Task description :: Produce word for word the lines of the data below running from the one that has "[00:00:02.00]" to the one that has "[5:55.31-5:56.31]", inclusive, and no others.

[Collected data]
====
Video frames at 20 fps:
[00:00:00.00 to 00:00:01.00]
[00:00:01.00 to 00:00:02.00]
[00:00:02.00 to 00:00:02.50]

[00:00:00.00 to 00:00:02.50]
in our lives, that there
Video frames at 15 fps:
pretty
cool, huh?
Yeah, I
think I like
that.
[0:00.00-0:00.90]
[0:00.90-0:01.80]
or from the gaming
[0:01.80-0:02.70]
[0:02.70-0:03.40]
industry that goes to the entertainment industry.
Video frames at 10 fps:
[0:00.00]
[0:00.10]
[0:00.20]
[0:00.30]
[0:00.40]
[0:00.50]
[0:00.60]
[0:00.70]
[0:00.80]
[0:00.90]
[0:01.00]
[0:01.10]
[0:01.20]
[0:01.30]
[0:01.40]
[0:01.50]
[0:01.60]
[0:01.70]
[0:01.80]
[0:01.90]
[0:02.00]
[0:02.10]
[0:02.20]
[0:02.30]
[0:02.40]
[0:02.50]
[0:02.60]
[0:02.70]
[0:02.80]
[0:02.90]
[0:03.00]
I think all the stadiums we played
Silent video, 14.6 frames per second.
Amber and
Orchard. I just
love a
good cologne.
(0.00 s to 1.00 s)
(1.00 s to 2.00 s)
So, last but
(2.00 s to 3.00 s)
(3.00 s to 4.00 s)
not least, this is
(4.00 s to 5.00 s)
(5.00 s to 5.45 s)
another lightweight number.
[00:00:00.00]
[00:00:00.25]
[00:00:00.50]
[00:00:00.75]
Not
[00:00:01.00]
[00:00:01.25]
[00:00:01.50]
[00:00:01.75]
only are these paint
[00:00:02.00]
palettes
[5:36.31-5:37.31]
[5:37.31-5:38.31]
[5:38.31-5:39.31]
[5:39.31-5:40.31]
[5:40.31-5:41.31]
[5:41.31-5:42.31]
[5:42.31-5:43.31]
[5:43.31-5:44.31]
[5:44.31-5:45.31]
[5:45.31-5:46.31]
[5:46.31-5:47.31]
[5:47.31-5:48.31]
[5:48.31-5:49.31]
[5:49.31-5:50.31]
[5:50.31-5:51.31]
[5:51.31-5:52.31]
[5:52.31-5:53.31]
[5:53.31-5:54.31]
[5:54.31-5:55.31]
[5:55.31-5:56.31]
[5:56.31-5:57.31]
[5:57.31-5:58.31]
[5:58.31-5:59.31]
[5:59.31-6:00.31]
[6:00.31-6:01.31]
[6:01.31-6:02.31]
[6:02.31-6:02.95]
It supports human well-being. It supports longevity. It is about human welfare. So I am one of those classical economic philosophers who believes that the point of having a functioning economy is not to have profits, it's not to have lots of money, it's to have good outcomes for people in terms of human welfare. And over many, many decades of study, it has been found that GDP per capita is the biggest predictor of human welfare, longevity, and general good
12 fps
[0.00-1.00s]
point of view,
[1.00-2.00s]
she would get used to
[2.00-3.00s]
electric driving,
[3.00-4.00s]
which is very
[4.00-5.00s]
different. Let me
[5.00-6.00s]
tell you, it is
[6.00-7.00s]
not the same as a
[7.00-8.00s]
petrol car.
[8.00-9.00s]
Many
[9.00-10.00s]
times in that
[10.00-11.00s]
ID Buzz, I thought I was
====
Result below ::
[00:00:02.00]
palettes
[5:36.31-5:37.31]
[5:37.31-5:38.31]
[5:38.31-5:39.31]
[5:39.31-5:40.31]
[5:40.31-5:41.31]
[5:41.31-5:42.31]
[5:42.31-5:43.31]
[5:43.31-5:44.31]
[5:44.31-5:45.31]
[5:45.31-5:46.31]
[5:46.31-5:47.31]
[5:47.31-5:48.31]
[5:48.31-5:49.31]
[5:49.31-5:50.31]
[5:50.31-5:51.31]
[5:51.31-5:52.31]
[5:52.31-5:53.31]
[5:53.31-5:54.31]
[5:54.31-5:55.31]
[5:55.31-5:56.31]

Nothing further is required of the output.